I was dreaming  (first version)

Le Corbusier, I was dreaming (first version), 1953 © Le Corbusier / Bildupphovsrätt 2013

28.10 2015

Building bridges between the arts

Moderna Museet has a long tradition of interdisciplinary exhibitions. This year alone, the museum will be a meeting place for art, architecture, design, literature and much more. Daniel Birnbaum and Ann-Sofi Noring tell us about a museum where visitors have opportunities to discover new dimensions in art when it is presented together with other disciplines.

Film, design, music, literature, architecture, painting, sculpture, photography… At Moderna Museet we build bridges between the arts. It is often more exciting to visualise the dialogue between visual art and other disciplines than to regard visual art in isolation. Yes, comparisons with film, literature and philosophy are often entirely necessary in order to understand the visual art of a period. This is obviously the case with surrealism, not to mention pop art and postmodernism. Things are interlinked. Sometimes, a painting opens up a whole universe, but it still remains one facet of a larger cultural context.

This is an established practice at our museum, and in recent years we have initiated several exhibitions and projects with a strong emphasis on how the arts interlock. Last summer, the Bucky Dome in the garden evolved into an experimental venue for music and performance. Many of the events invited audience participation, thus blurring the boundary between artist and audience.

Some of this year’s major exhibitions build similar bridges: Le Corbusier was inspired by shells and other finds from the beach. He drew, painted, created sculptures, buildings, neighbourhoods, yes, whole cities. The exhibition last spring about the great architect’s secret laboratory demonstrated how shapes can migrate between different materials and techniques: the organic morphology of a shell reappears in images, wood sculptures and architectonic elements. Le Corbusier, one of the seminal and most controversial figures of modernism, was also one of the most overly ambitious universal artists of the previous century.

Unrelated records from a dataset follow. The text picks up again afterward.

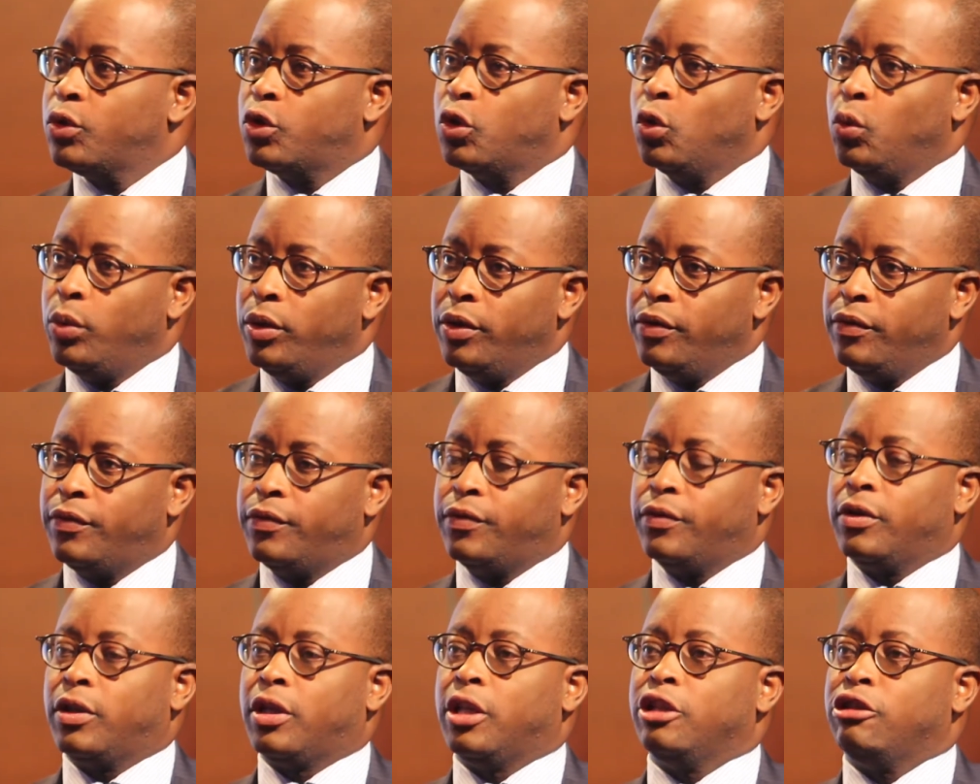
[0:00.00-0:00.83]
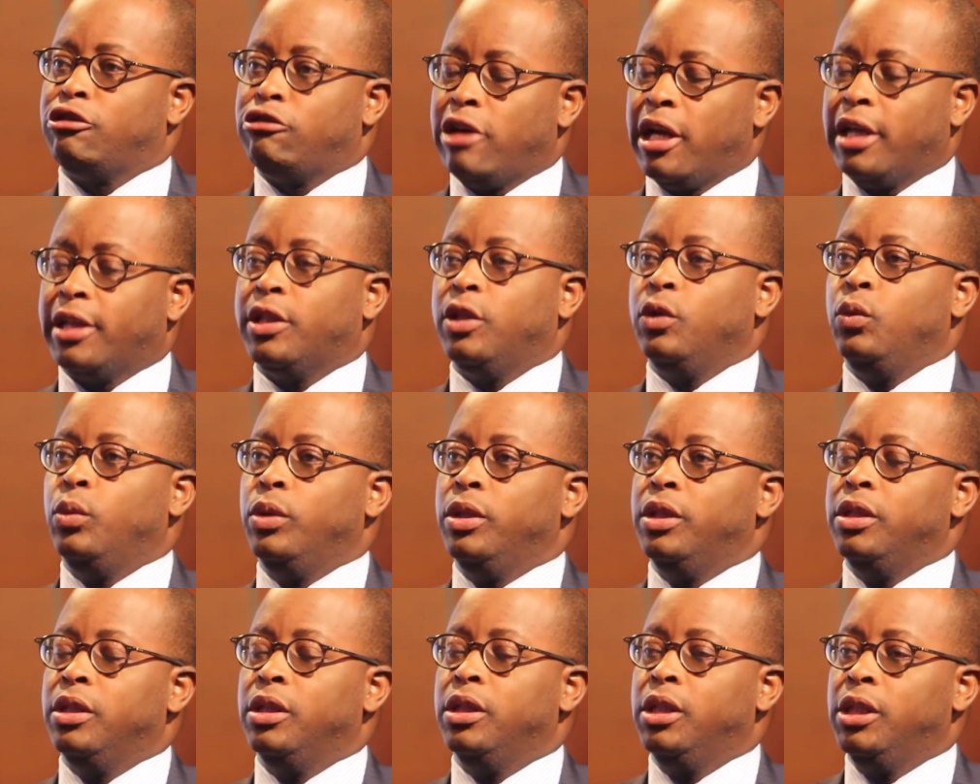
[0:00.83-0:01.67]
So we've contracted
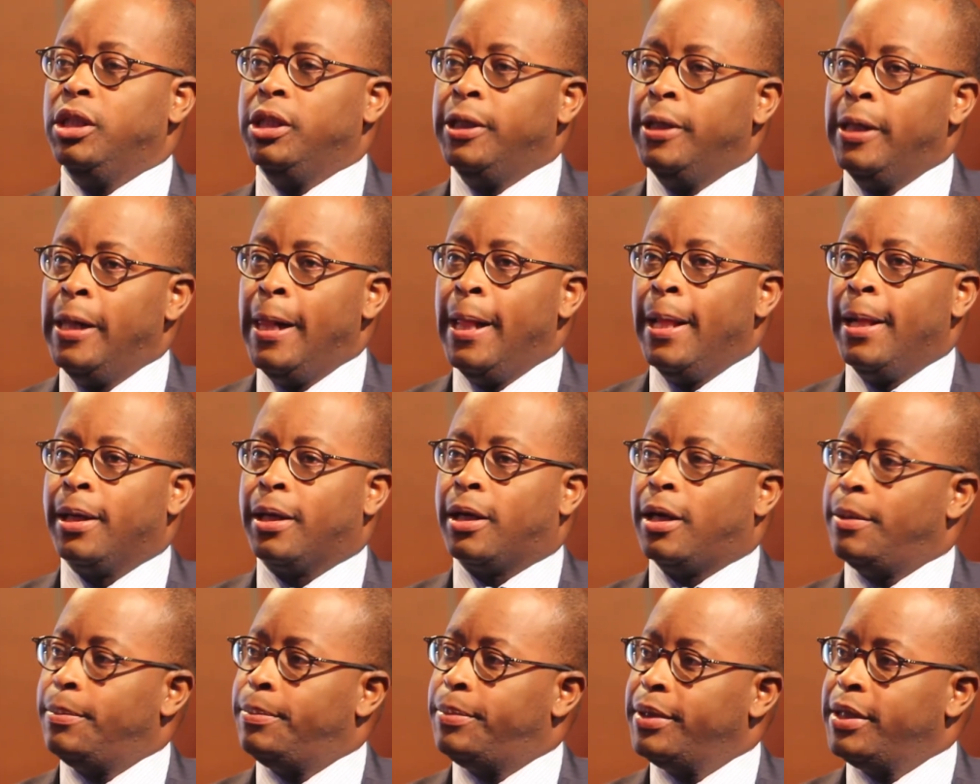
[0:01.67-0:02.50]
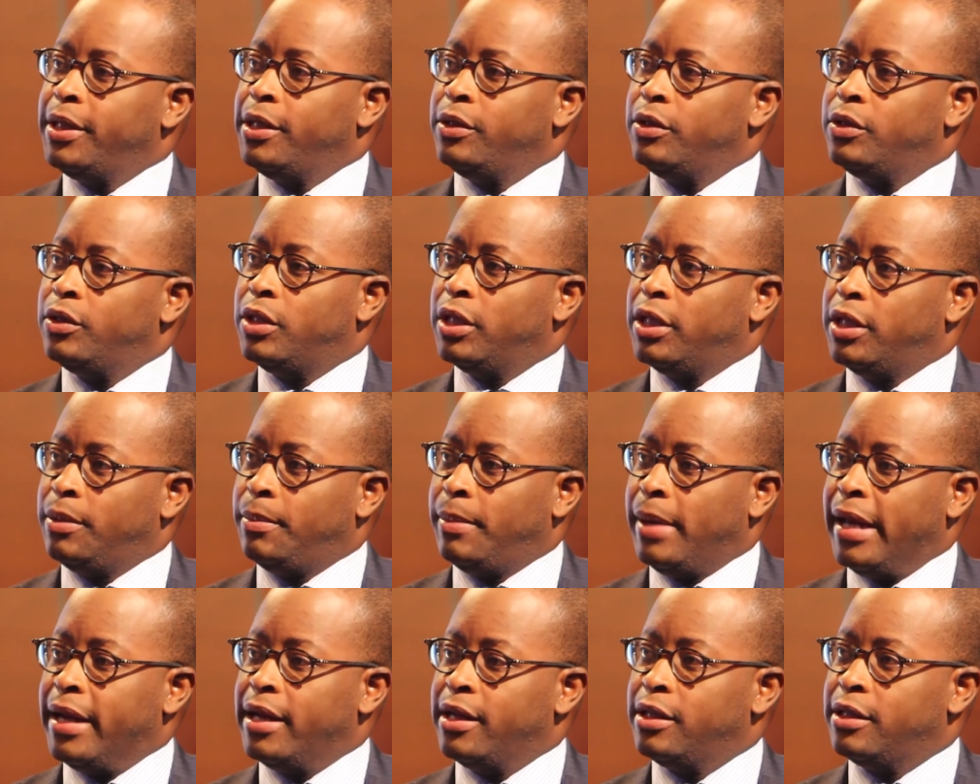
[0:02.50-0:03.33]
with a company, did
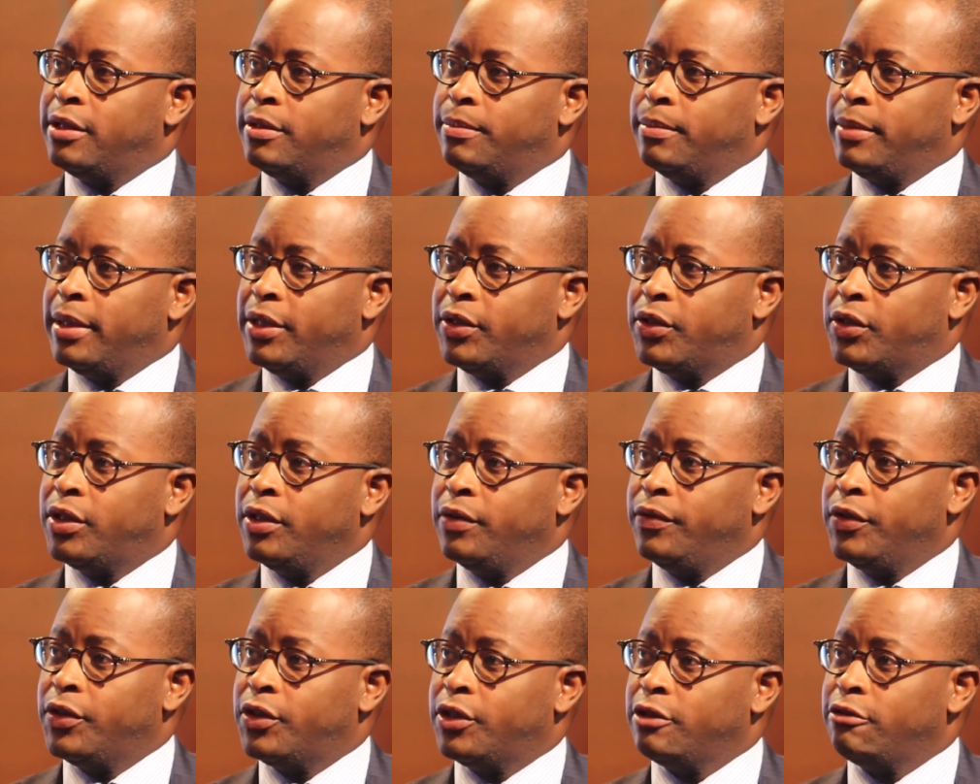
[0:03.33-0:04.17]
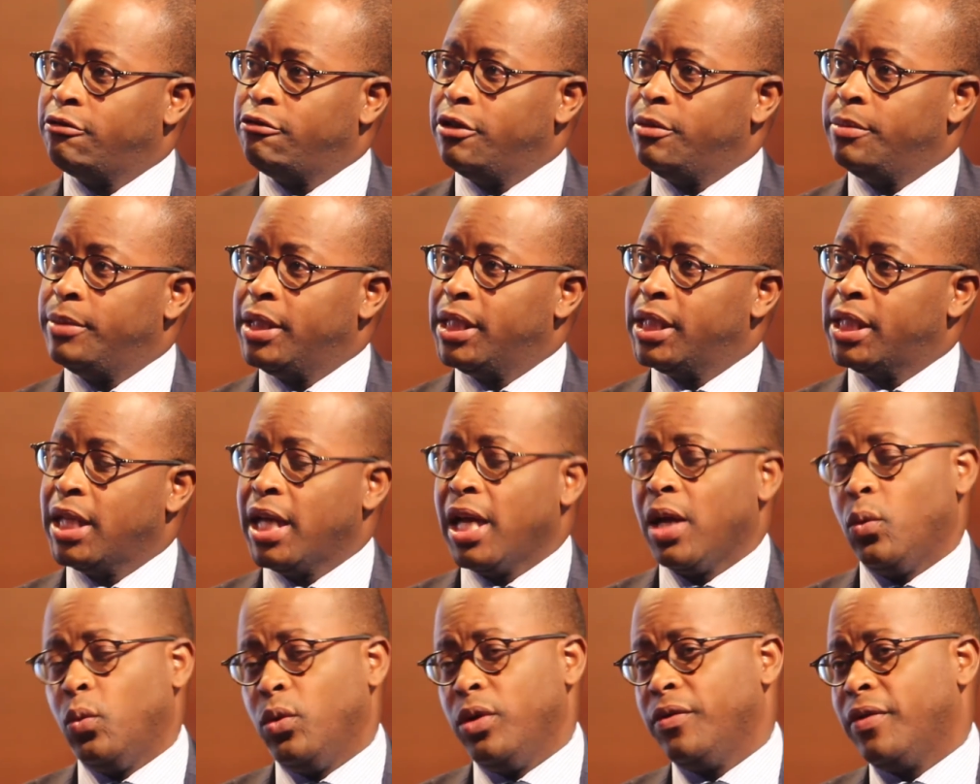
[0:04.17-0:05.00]
a management service agreement,
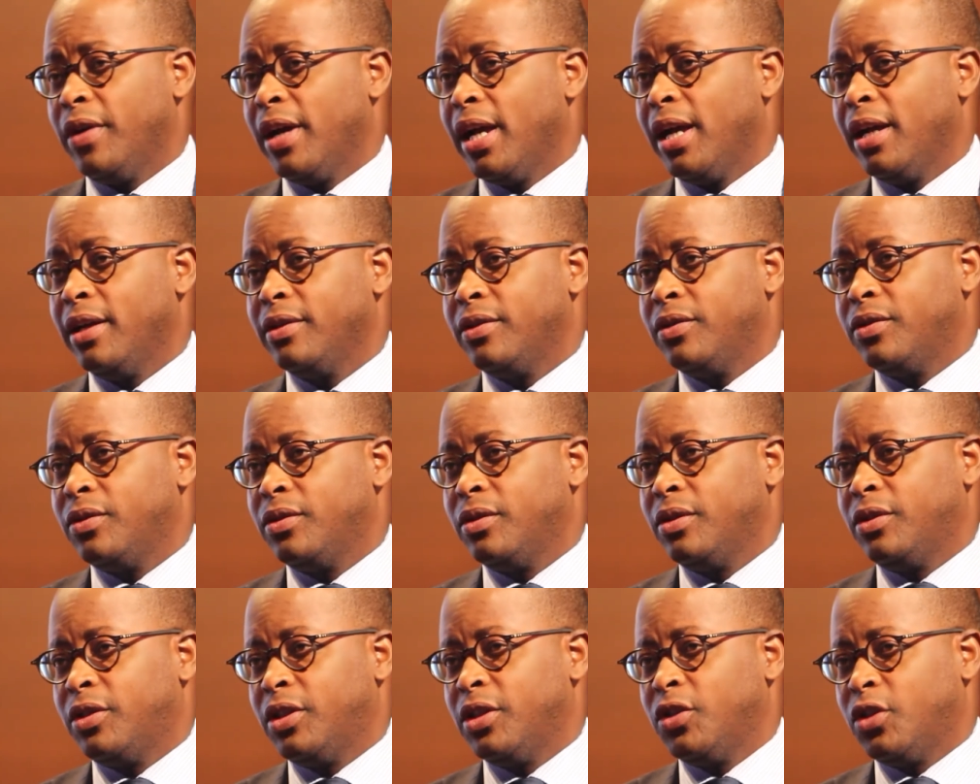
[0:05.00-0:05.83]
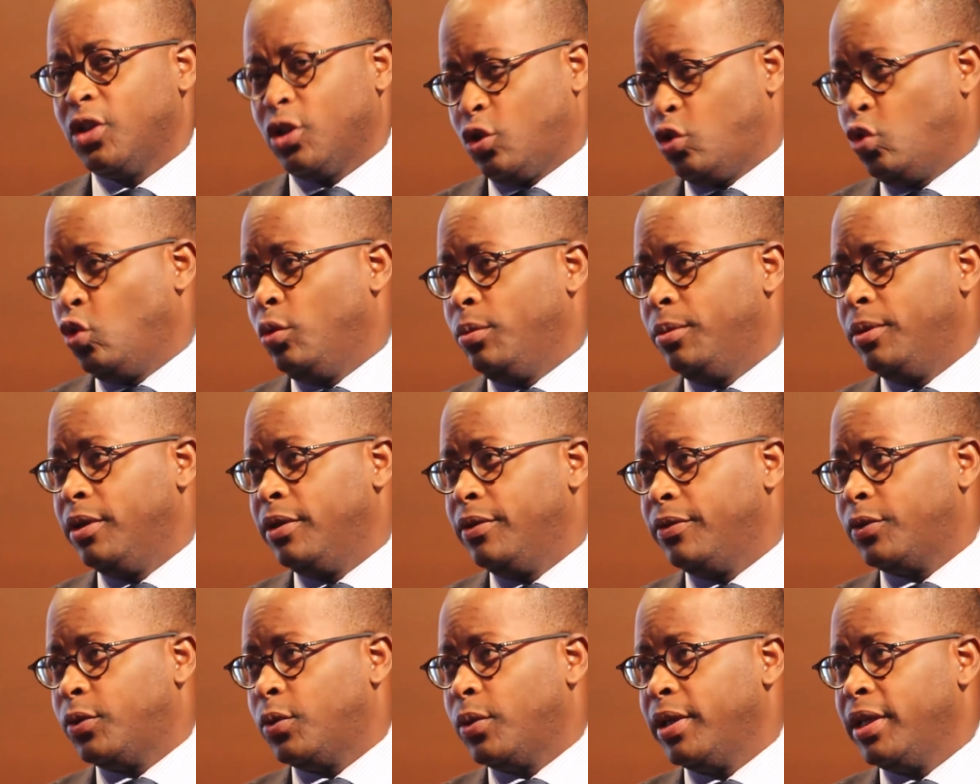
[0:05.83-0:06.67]
and we've had since October
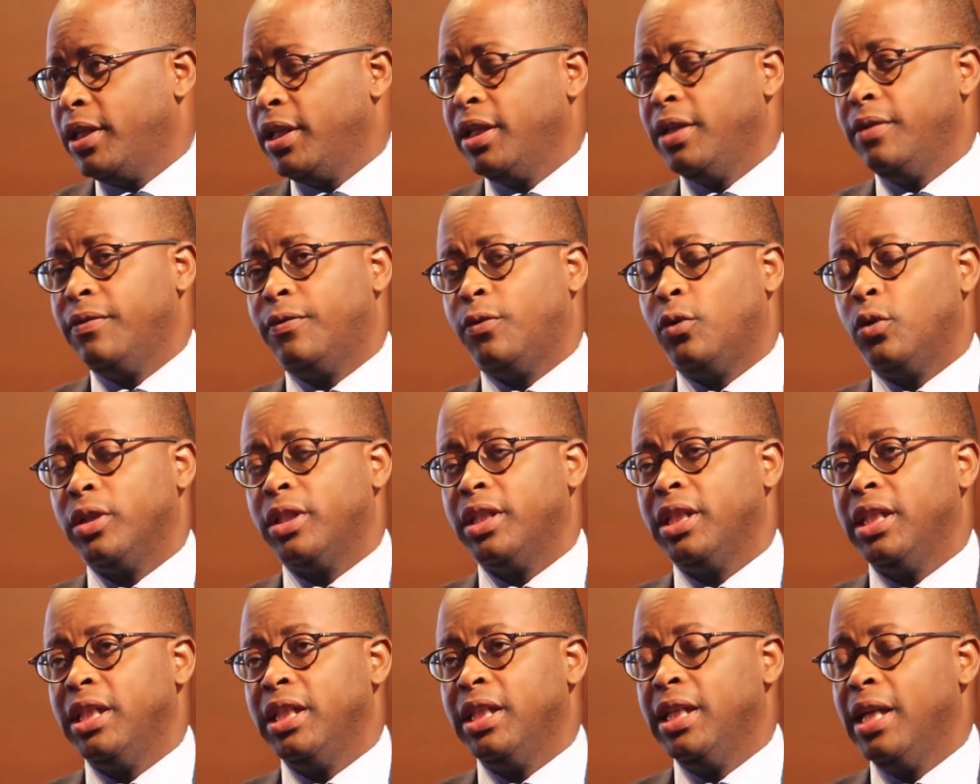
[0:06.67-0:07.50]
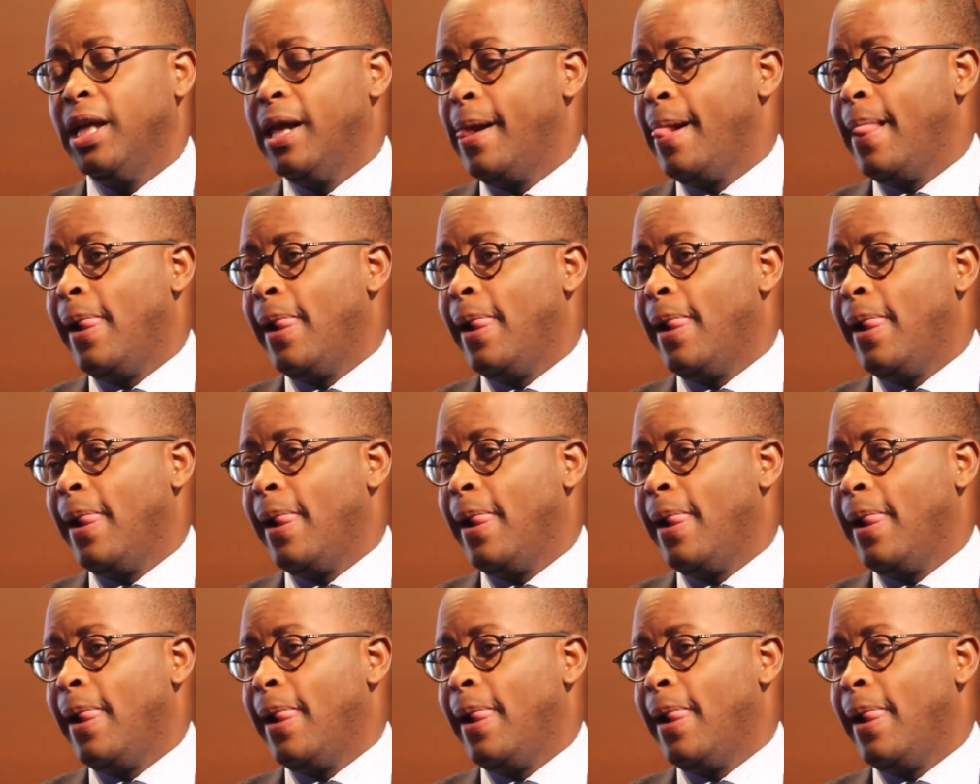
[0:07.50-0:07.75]
of 2014,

This summer’s main event, Pop Art Design, presents other ways of crossing the boundaries between disciplines. Today, it is evident that pop art was one the most influential post-war art movements, and its images continue to inform our understanding of cultural identity. Those who became known as pop artists found their subject matter in everyday life, in Hollywood imagery, in the mass media, in advertising, symbols and logotypes created by designers. The imagery and strategies of pop art, in turn, served as inspiration for many designers. Pop Art Design explores the dialogue that arose between visual art and applied arts, between sculpture, painting, photography and design. It features works spanning from the early 1950s to the beginning of the 1970s, including some of the world’s most famous art and design from this period.

Moderna Museet has one of finest international collections of pop art. We are convinced that we can show these works – so familiar to the Stockholm audience – in a richer light, by generating a new dialogue with a world of objects with a practical purpose: furniture, lamps, telephones. Similar links between utility objects and art are created by the artists Tobias Rehberger and Rivane Neuenschwander, who will be on view in the museum’s foyer this summer. Rehberger creates pieces that are both utility objects and sculptures. A few years ago, he designed the cafe at the Venice Biennale: to him, it was a large sculpture in which visitors could sit and drink their coffee; to others it was an unusually bewildering interior. For Moderna Museet he has designed a large number of new lights, which, for some time, will transform the appearance of our entrance area. Together with a group of students from the Nyckelviksskolan art school, Neuenschwander has produced furniture inspired by Swedish vernacular styles. We will soon be saying goodbye to our old espresso bar, to welcome these Swedish-Brazilian hybrid objects, which we hope will be fun to look at and comfortable to sit on.

One of this autumn’s projects concerns another encounter, that of literature and art. Moderna Museet is currently participating in the creation of a totally new literature festival, bringing together writers from all over the world for a lively weekend where they will present their work in dialogue with the art on display in the exhibition rooms. Word and image, language and object. Yes, at Moderna Museet we build bridges between the arts.